During the 2016 general session, he served on the Business, Economic Development, and Labor Appropriations Subcommittee, the Higher Education Appropriations Subcommittee, the House Economic Development and Workforce Services Committee and the House Judiciary Committee. In the 2022 general session, Wheatley served on the Administrative Rules Review Committee, the Higher Education Appropriations Subcommittee, the House Business and Labor Committee, the House Ethics Committee, and the House Judiciary Committee.

==Political Positions and Significant Legislation==

In 2022, Rep. Wheatley sponsored a bill "that would have required that vehicles pass a muffler inspection as a prerequisite for registration." The bill failed to pass on the House floor by a 35–39 vote.

In 2018, Rep. Wheatley sponsored a bill that would prevent the Attorney General and other high-level elected officials in Utah from campaign fundraising during the legislative session. In defending his bill, Wheatley said that "We don't want the Capitol to be a place where people come up and raise funds, especially when we're in session and doing the people's work." The bill passed unanimously in the Legislature and was signed by the Governor into law.

In 2017, Rep. Wheatley sponsored a bill that "would allow employees with discrimination claims to seek civil lawsuits and action through the state court system, and not rely solely on the Utah Antidiscrimination and Labor Division." The bill was held in committee unanimously.

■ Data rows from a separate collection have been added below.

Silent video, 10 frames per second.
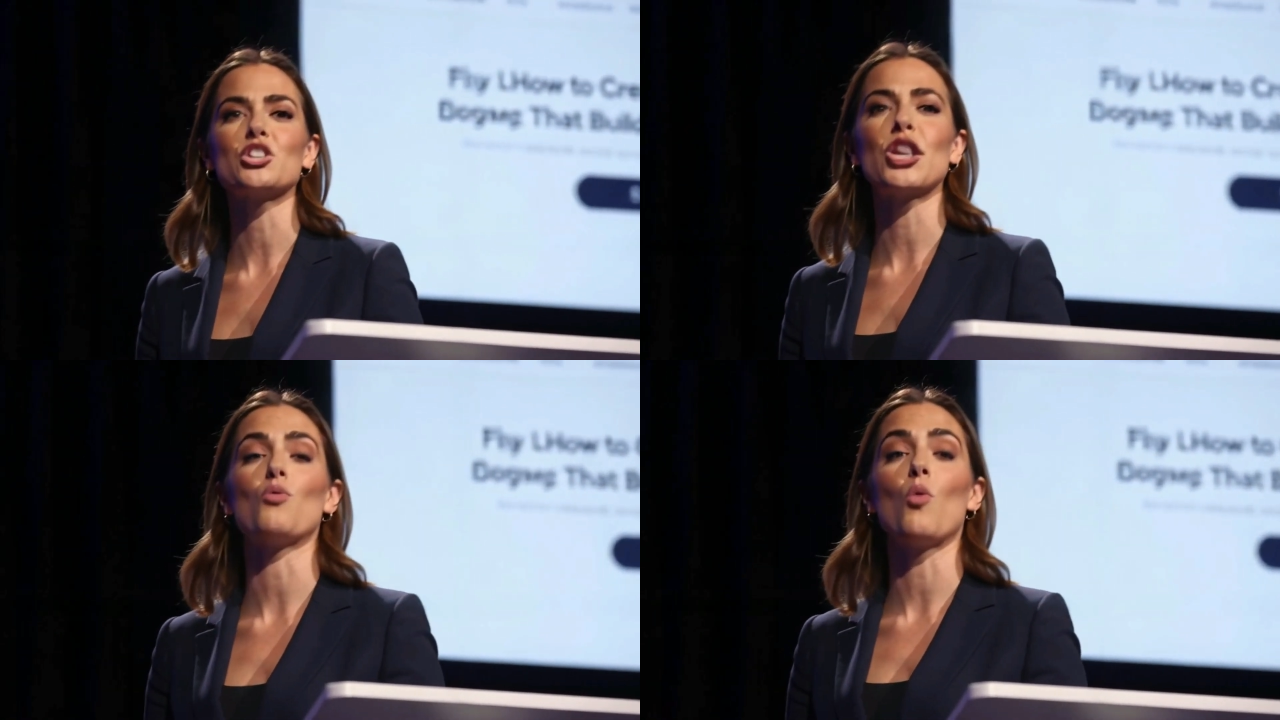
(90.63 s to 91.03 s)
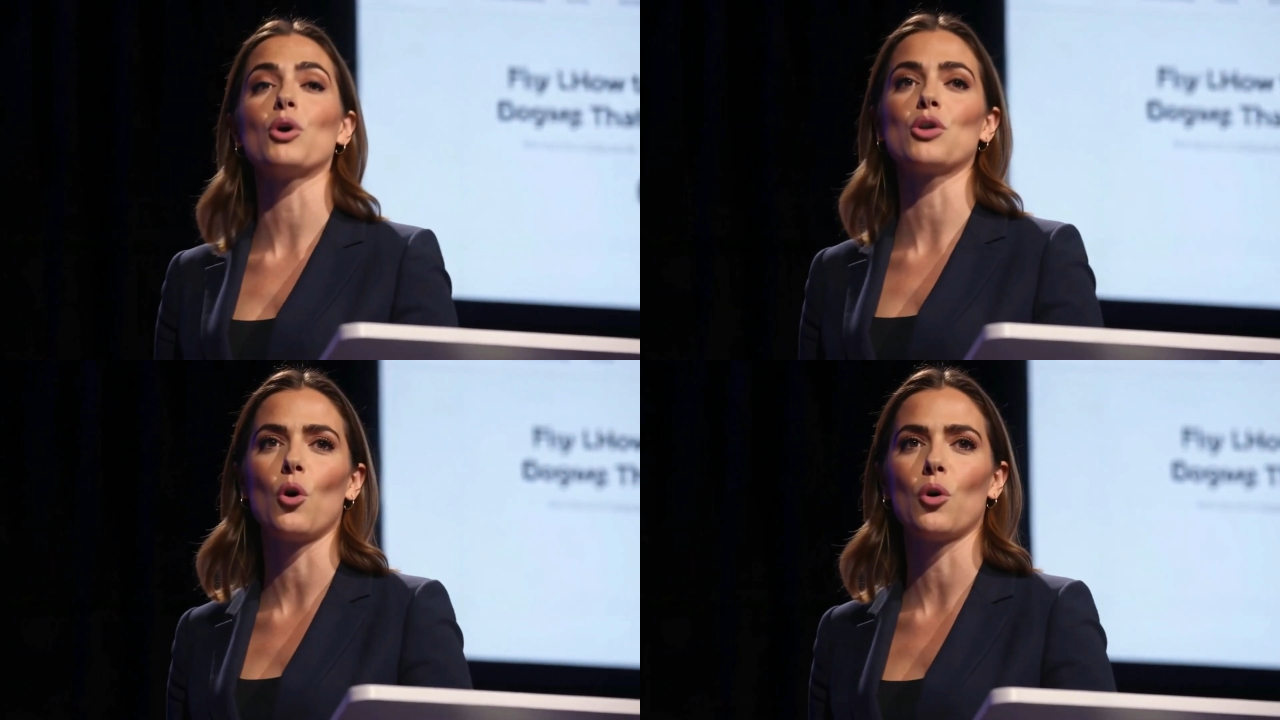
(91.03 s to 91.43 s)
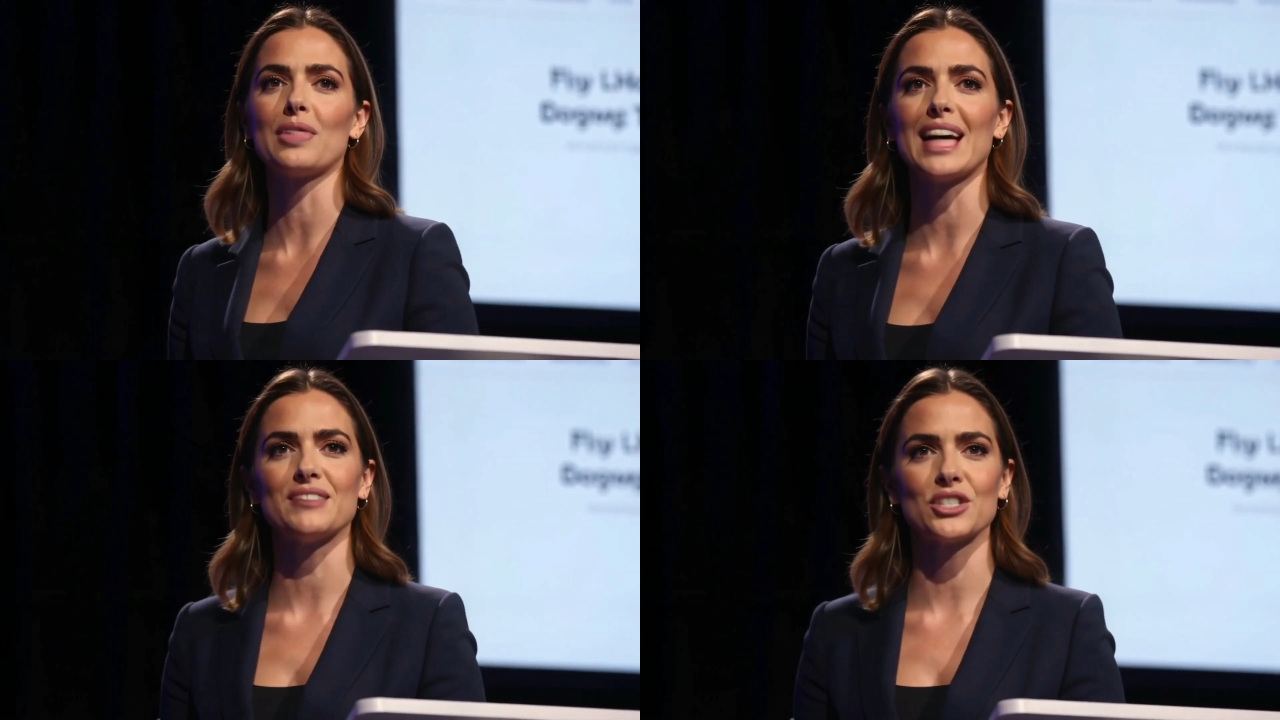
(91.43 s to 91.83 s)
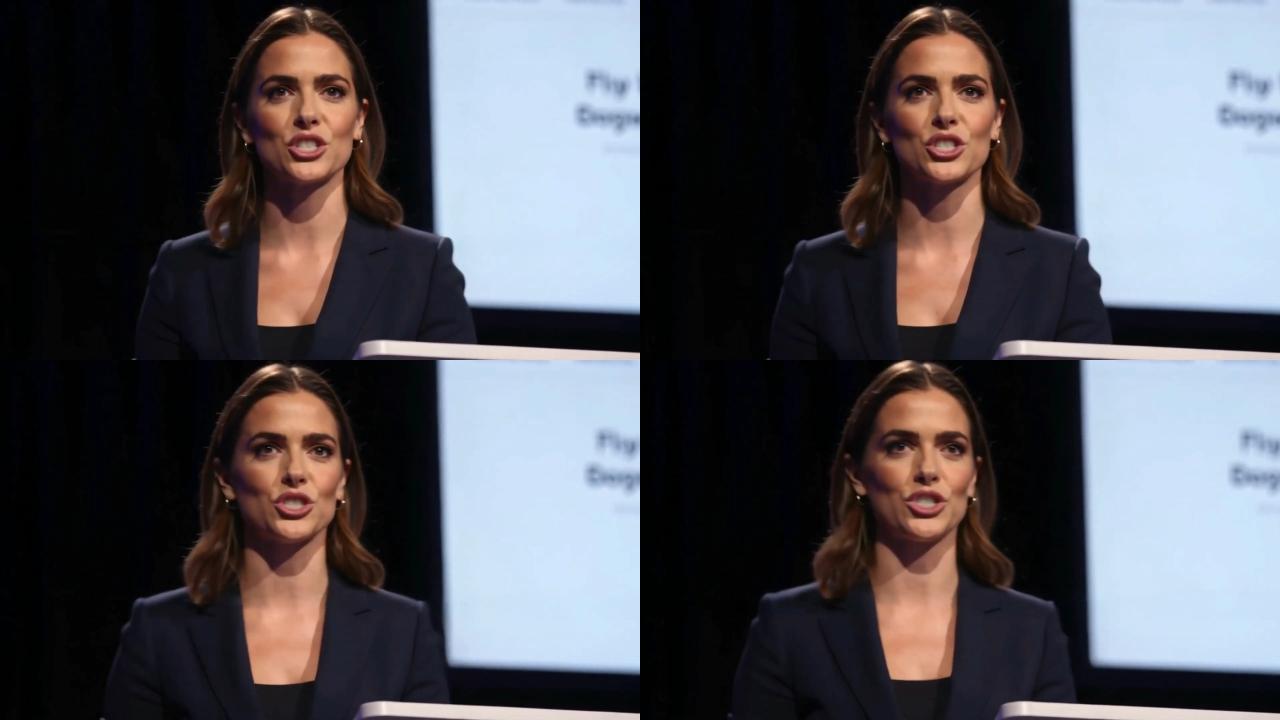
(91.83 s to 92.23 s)
should have one goal: getting
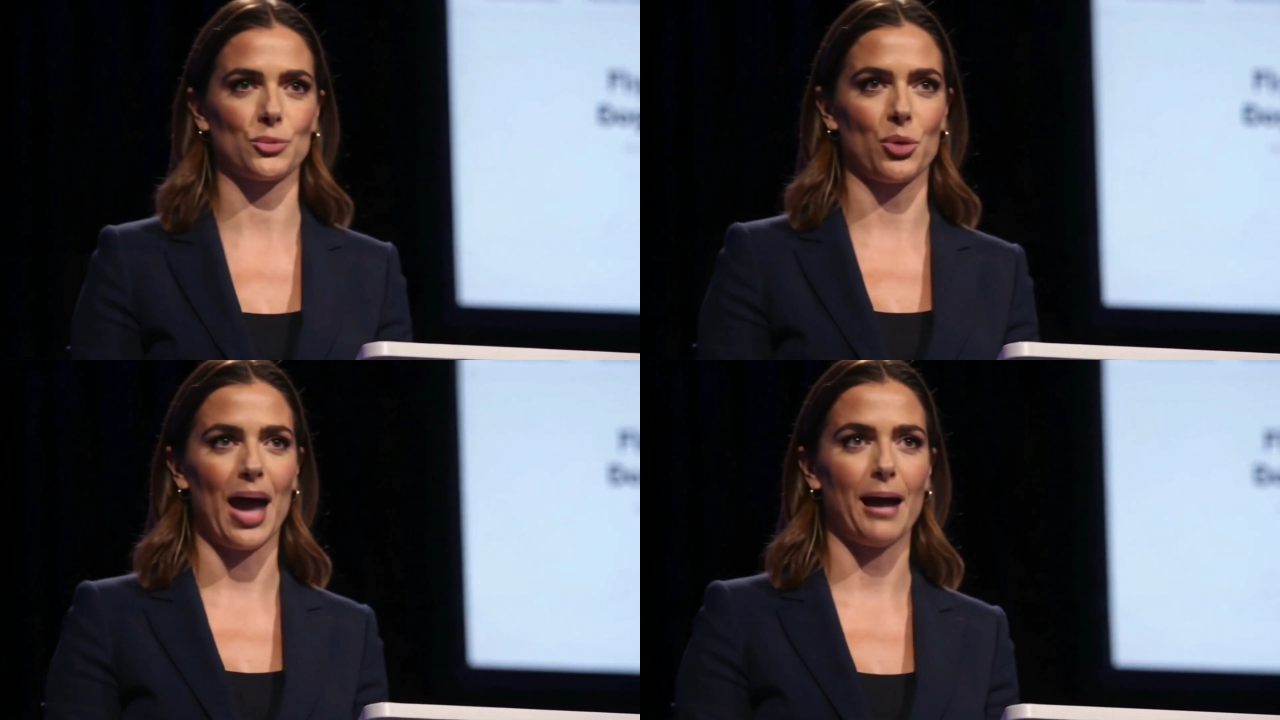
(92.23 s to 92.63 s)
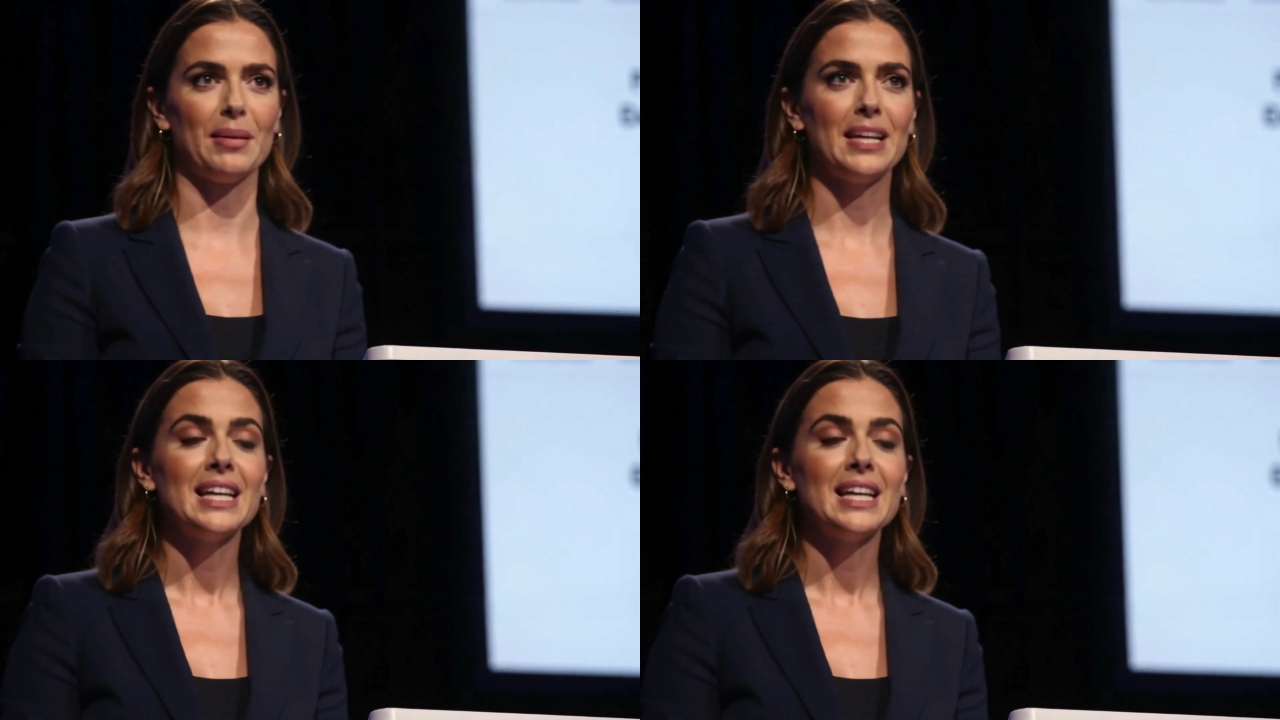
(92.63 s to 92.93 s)
visitors to subscribe.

In 2018, Rep. Wheatley wrote an opinion editorial praising Rep. Rob Bishop for supporting reauthorization of the Land and Water Conservation Fund, saying that "the only 'special interest' the Land and Water Conservation Fund serves is that of everyday Utahns."

==Elections==
- 2014 Wheatley was unopposed in the Democratic convention and won the general election against Republican Eileen Lentz and Libertarian Chelsea Travis with 3,202 votes (63.7%).
- 2012 Wheatley was unopposed in the Democratic convention and won the general election against Republican Casey Fitts and Libertarian Chelsea Travis with 4,780 votes (53.8%).
- 2010 Wheatley faced Rob Alexander again, winning re-election with 2,553 votes (53.1%).
- 2008 Wheatley faced Republican nominee Rob Alexander in the general election, winning re-election with 4,670 votes (63.1%).

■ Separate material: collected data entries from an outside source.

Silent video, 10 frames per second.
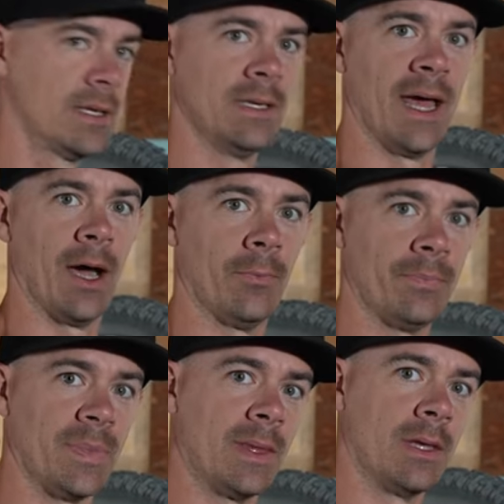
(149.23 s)
Now,
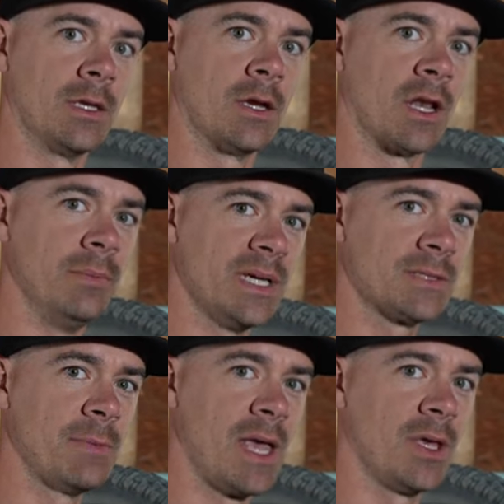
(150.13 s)
you're gonna
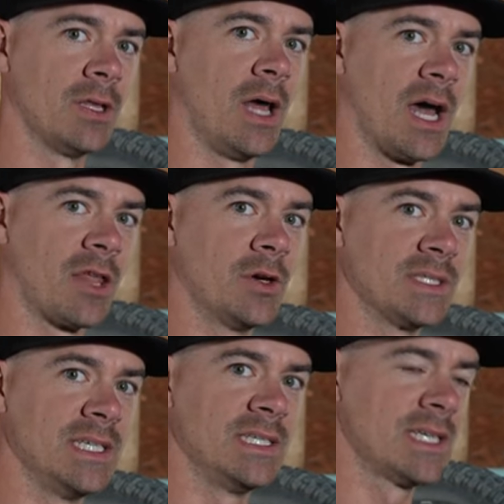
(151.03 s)
miss maybe a lot of
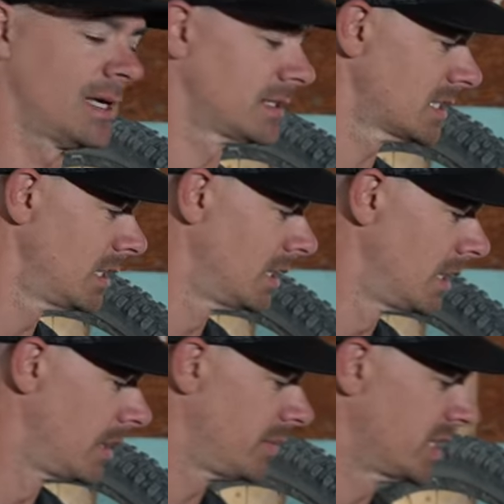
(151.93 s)
those details
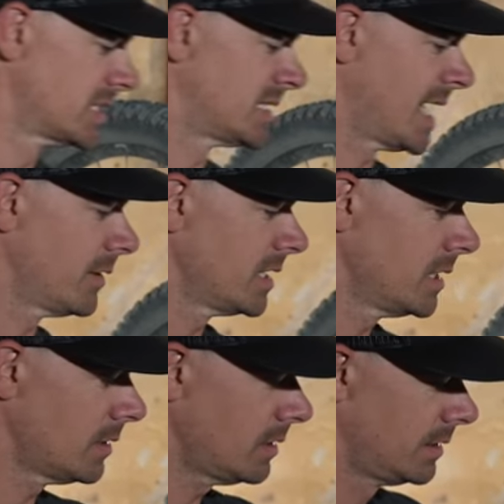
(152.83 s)
because down
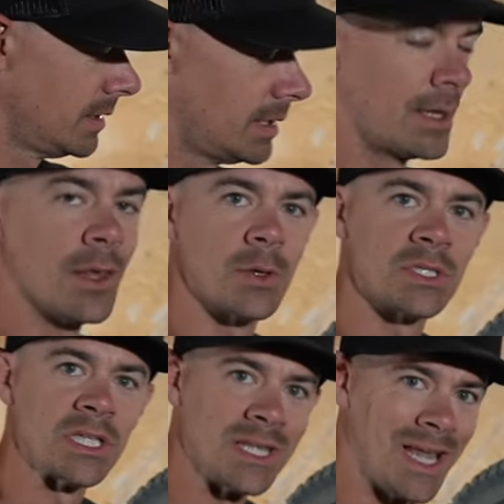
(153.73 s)
here,
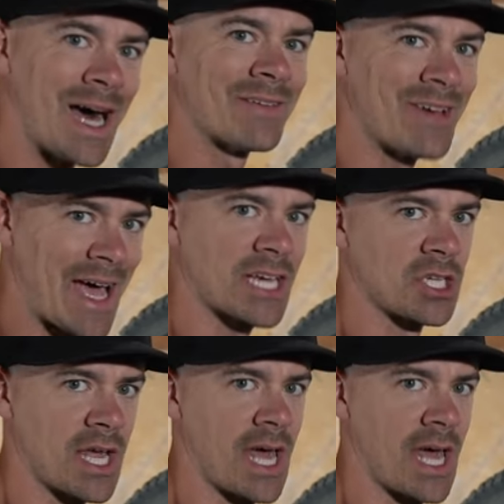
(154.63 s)
there's a lot of action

== 2016 sponsored legislation ==

| Bill Number | Bill Title | Status |
|---|---|---|
| HB0378 | Labor Compliance Protection Amendments | House/ filed - 3/10/2016 |
| HB0449 | Inmate Education Amendments | House/ filed - 3/10/2016 |
| HCR007 | Concurrent Resolution for a Statue to Recognize Father Dominguez and Father Escalante | Governor Signed - 3/14/2016 |

Wheatley passed one of the three bills he introduced, giving him a 33.3% passage rate. He did not floor sponsor any legislation during 2016.

==Personal life==
Unlike the majority of the Utah legislature, who are members of the Church of Jesus Christ of Latter-day Saints, Wheatley is a Roman Catholic. His wife, Josie Valdez, was the 2008 Utah Democratic lieutenant gubernatorial nominee, and she also served as the vice chair of the Utah Democratic Party from 2012 until 2015.